L’enquête a mis au jour un système structuré de fraude mis en place entre 2019 et 2024 autour d’une agente de la collectivité et de son entourage. En exploitant les dispositifs d’aide liés au handicap, le réseau aurait monté de faux dossiers en utilisant de véritables identités, permettant ainsi de détourner près de 3,2 millions d’euros d’argent public. Les sommes étaient ensuite redistribuées via des comptes bancaires ouverts spécifiquement à cet effet.
Quatre prévenus ont été jugés dans le cadre d’une procédure de reconnaissance de culpabilité. Ils ont admis leur participation à la fraude, notamment en fournissant des documents ou en facilitant la circulation des fonds. Les peines prononcées vont jusqu’à deux ans de prison, dont une partie ferme aménagée, assorties d’amendes significatives, de confiscations et de périodes d’inéligibilité.
Un système frauduleux révélateur de failles préoccupantes
L’affaire met en lumière des dysfonctionnements graves dans la gestion et le contrôle des aides publiques. Le mécanisme reposait sur la falsification de dossiers normalement instruits par les services compétents, puis validés administrativement sans détection des anomalies. Le contexte de désorganisation lié à une cyberattaque ayant perturbé les procédures aurait facilité ces dérives.
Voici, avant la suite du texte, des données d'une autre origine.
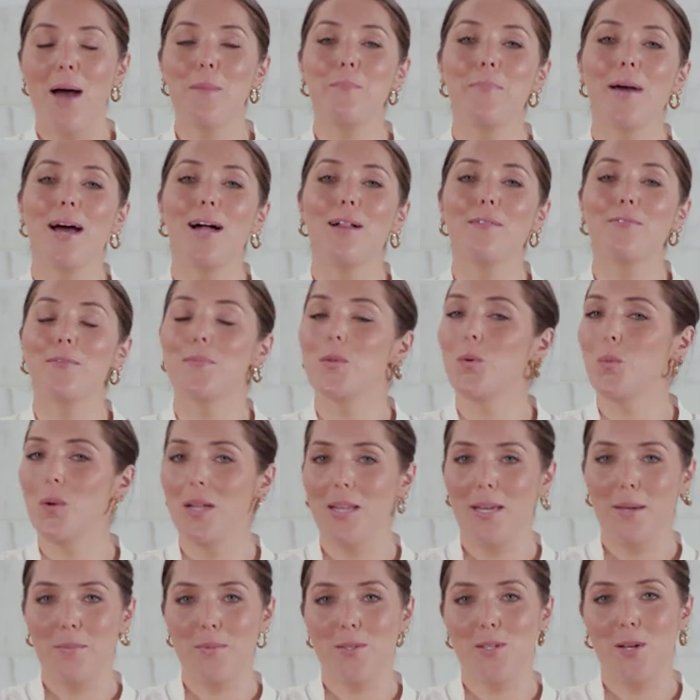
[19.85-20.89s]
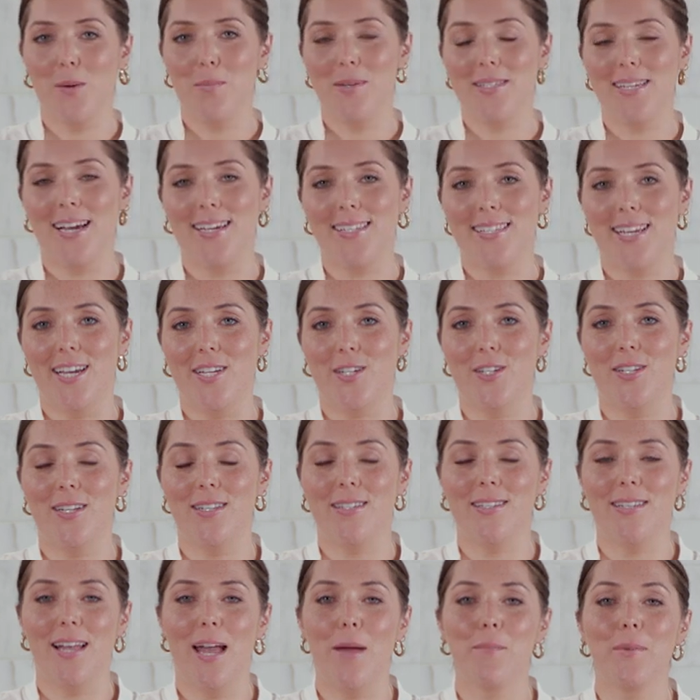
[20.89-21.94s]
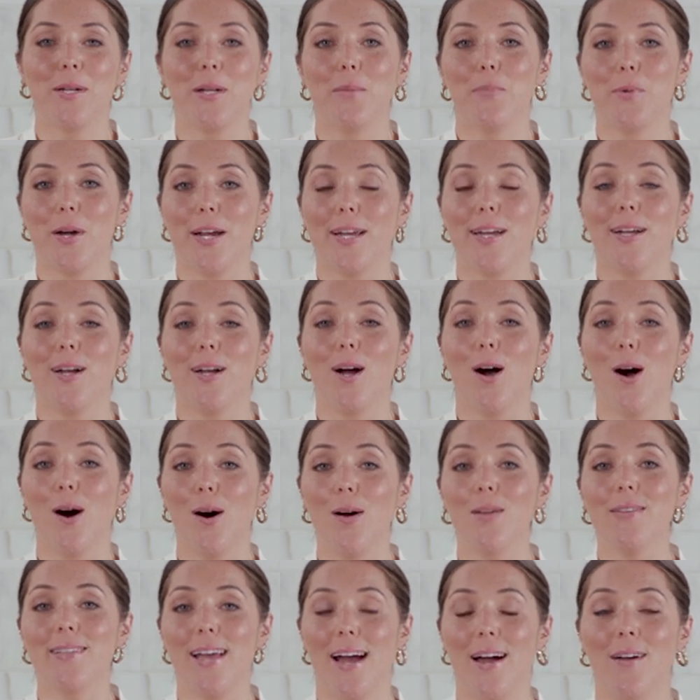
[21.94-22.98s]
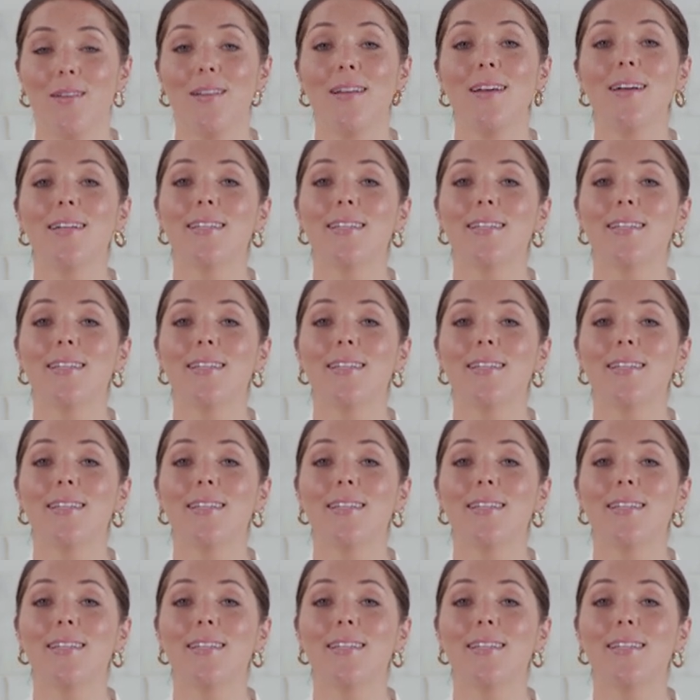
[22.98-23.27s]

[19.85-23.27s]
I'm Belle from the Williams Sonoma Test Kitchen, and today I'm going to break it all down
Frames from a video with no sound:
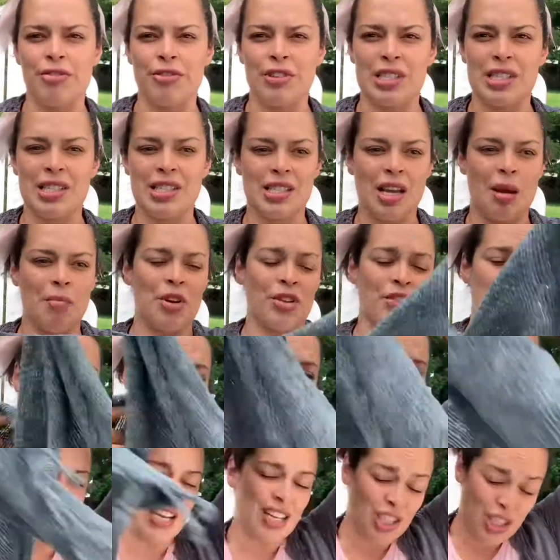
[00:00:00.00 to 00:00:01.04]
summer. This is
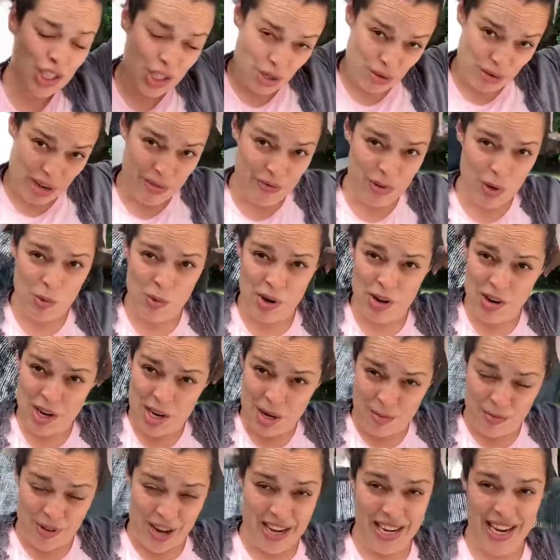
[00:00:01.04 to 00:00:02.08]
actually great for where I am
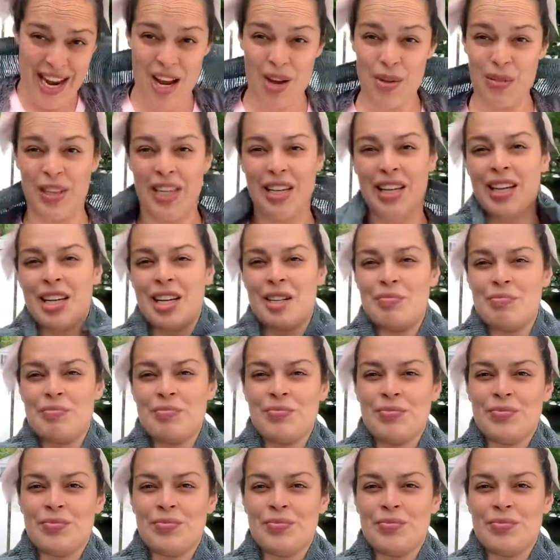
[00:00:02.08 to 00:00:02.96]
right now. The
L’enquête elle-même a débuté de manière fortuite, à la suite d’un signalement sans lien direct avec la fraude. Elle a finalement conduit à des perquisitions et à la mise en cause d’une quinzaine de personnes aux profils variés, allant de simples prête-noms à des intermédiaires ayant manipulé des montants très élevés.
Un procès plus large est attendu dans les prochaines semaines pour juger les principaux responsables. Cette affaire, particulièrement sensible, souligne l’exigence de rigueur dans la gestion des fonds publics, en particulier lorsqu’ils sont destinés aux populations les plus vulnérables, et rappelle la nécessité d’un État et de collectivités territoriales pleinement vigilants face aux abus.